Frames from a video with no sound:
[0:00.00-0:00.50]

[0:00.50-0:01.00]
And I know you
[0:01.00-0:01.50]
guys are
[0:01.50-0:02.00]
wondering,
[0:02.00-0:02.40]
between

...

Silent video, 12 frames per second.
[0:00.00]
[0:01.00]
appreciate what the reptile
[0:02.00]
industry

--

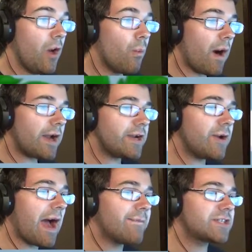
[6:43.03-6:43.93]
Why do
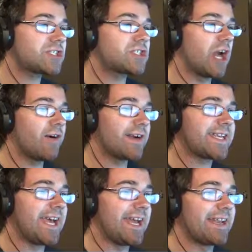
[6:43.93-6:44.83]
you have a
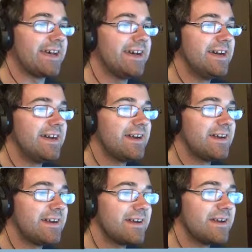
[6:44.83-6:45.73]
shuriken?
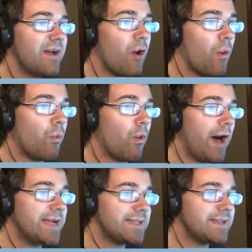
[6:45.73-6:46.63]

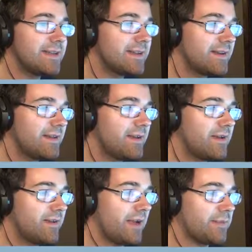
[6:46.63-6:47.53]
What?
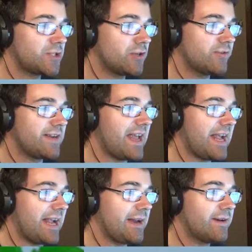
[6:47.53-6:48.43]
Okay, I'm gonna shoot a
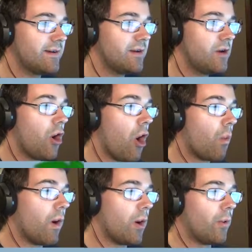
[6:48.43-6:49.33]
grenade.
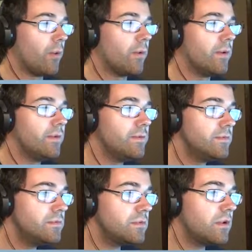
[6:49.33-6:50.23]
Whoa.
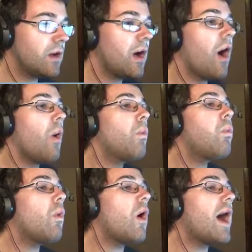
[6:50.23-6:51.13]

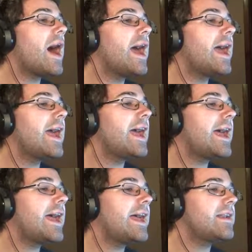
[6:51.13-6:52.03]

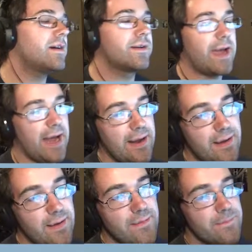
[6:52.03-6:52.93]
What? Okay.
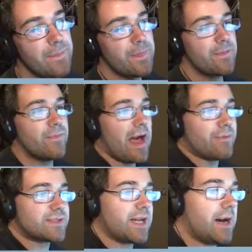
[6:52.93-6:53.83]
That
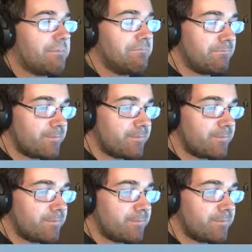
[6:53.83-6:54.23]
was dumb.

### Task item:
Filter the listing above so that only lines holding the word "video" remain, and report those lines.

### Problem solution:
Frames from a video with no sound:
Silent video, 12 frames per second.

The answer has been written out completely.